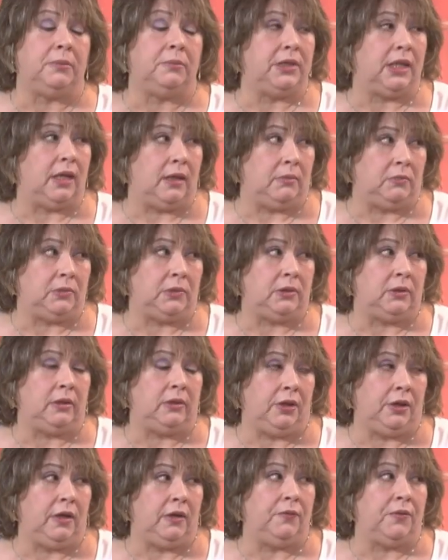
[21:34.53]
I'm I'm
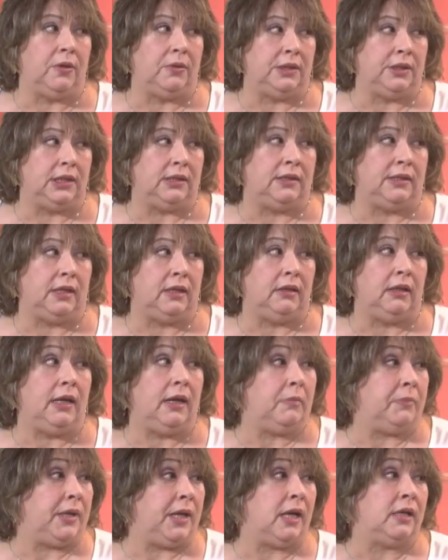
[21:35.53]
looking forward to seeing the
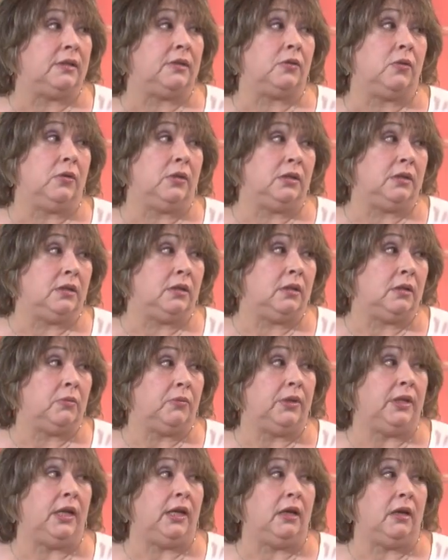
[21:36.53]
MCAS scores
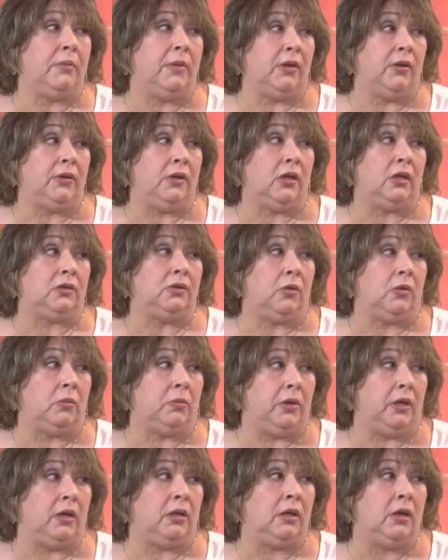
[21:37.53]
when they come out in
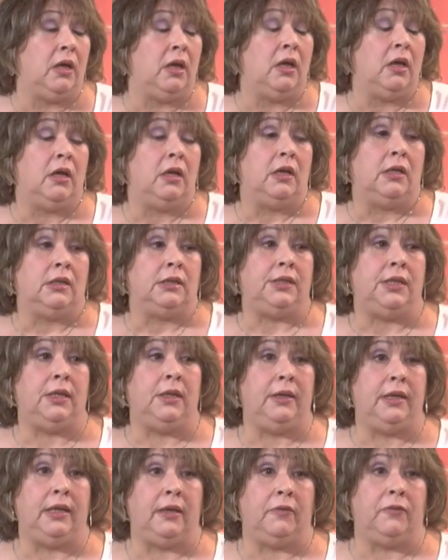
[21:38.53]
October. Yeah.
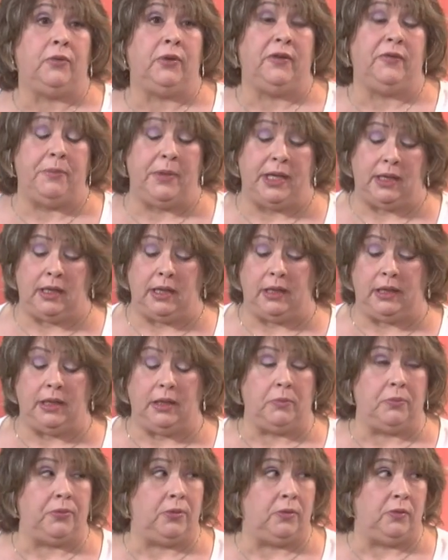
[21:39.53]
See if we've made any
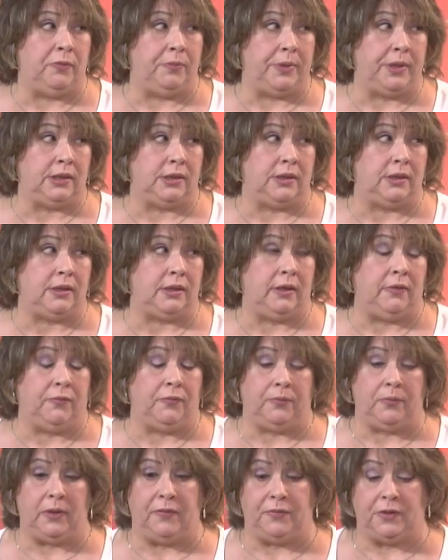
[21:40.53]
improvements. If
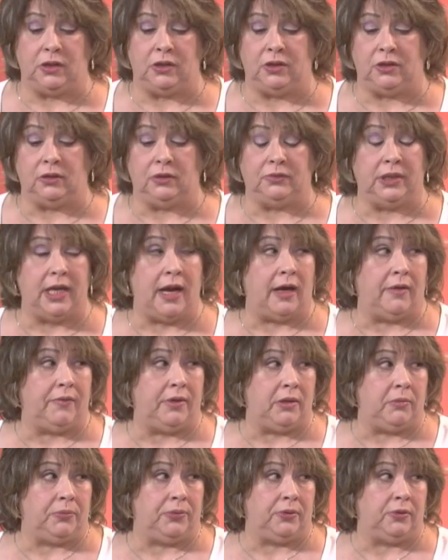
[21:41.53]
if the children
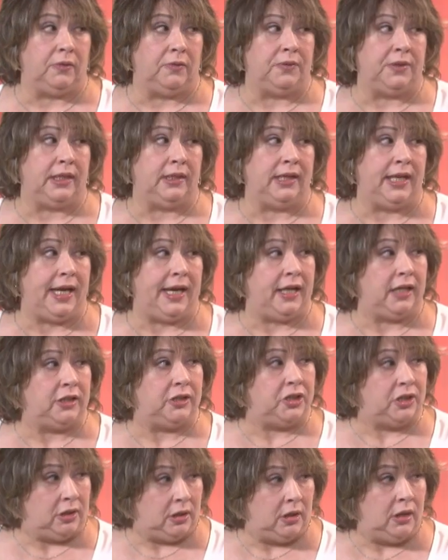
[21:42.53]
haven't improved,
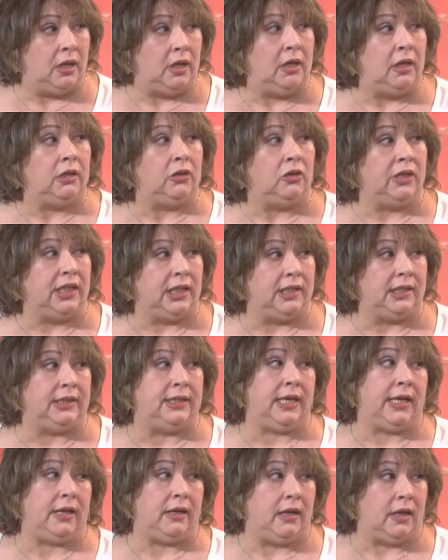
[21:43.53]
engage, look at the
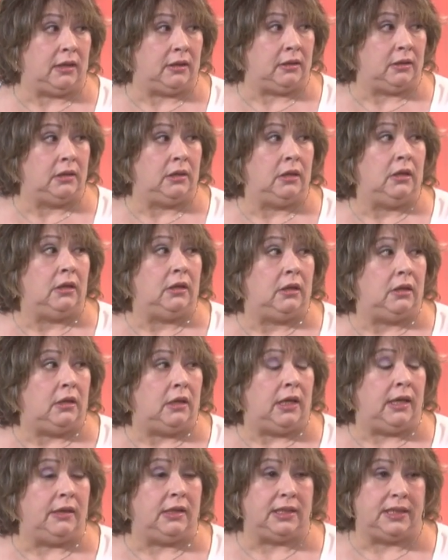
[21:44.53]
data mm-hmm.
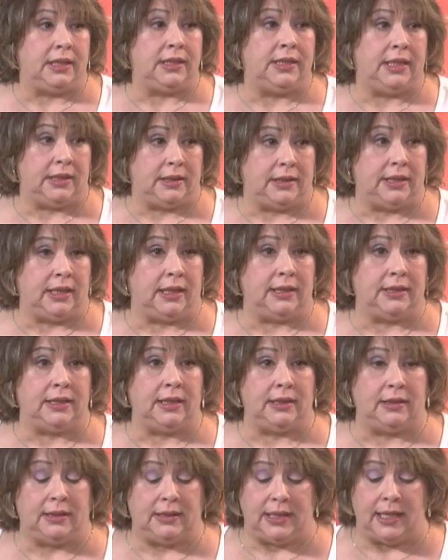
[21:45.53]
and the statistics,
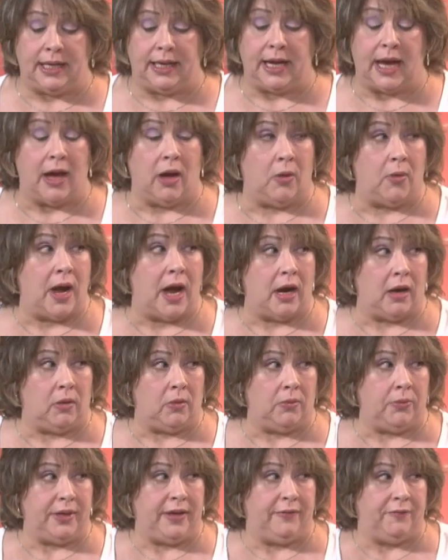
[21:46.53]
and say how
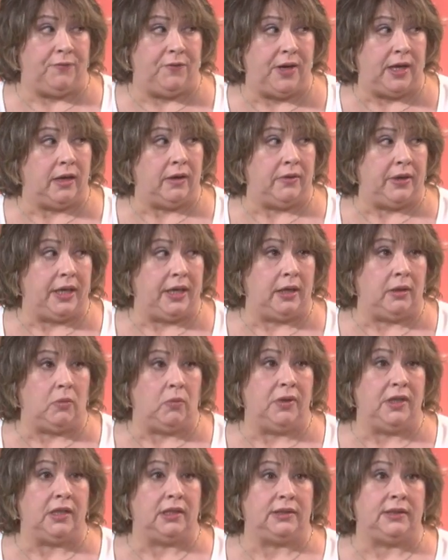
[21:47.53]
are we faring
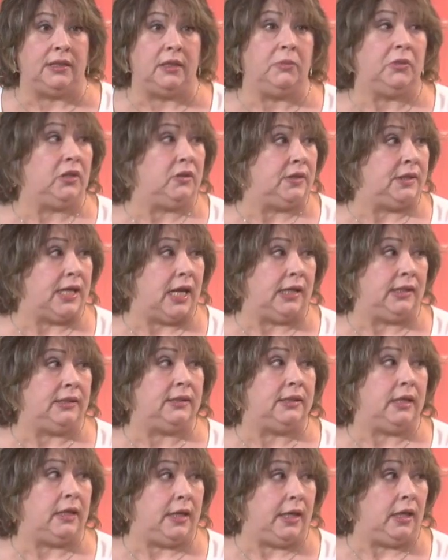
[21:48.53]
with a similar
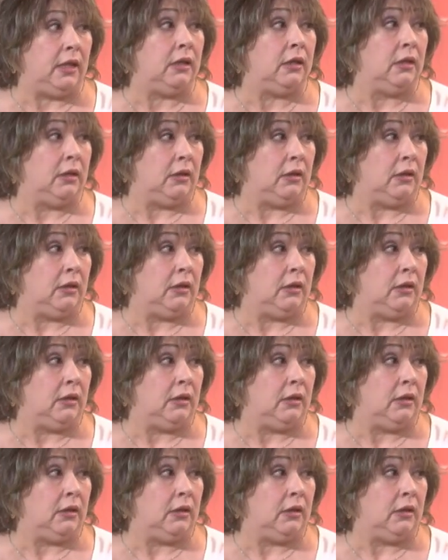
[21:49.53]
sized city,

▶ _Task to carry out_:
Restate the entries word for word, though any image they contain should not appear.

▶ _Task output_:
[21:34.53]
I'm I'm
[21:35.53]
looking forward to seeing the
[21:36.53]
MCAS scores
[21:37.53]
when they come out in
[21:38.53]
October. Yeah.
[21:39.53]
See if we've made any
[21:40.53]
improvements. If
[21:41.53]
if the children
[21:42.53]
haven't improved,
[21:43.53]
engage, look at the
[21:44.53]
data mm-hmm.
[21:45.53]
and the statistics,
[21:46.53]
and say how
[21:47.53]
are we faring
[21:48.53]
with a similar
[21:49.53]
sized city,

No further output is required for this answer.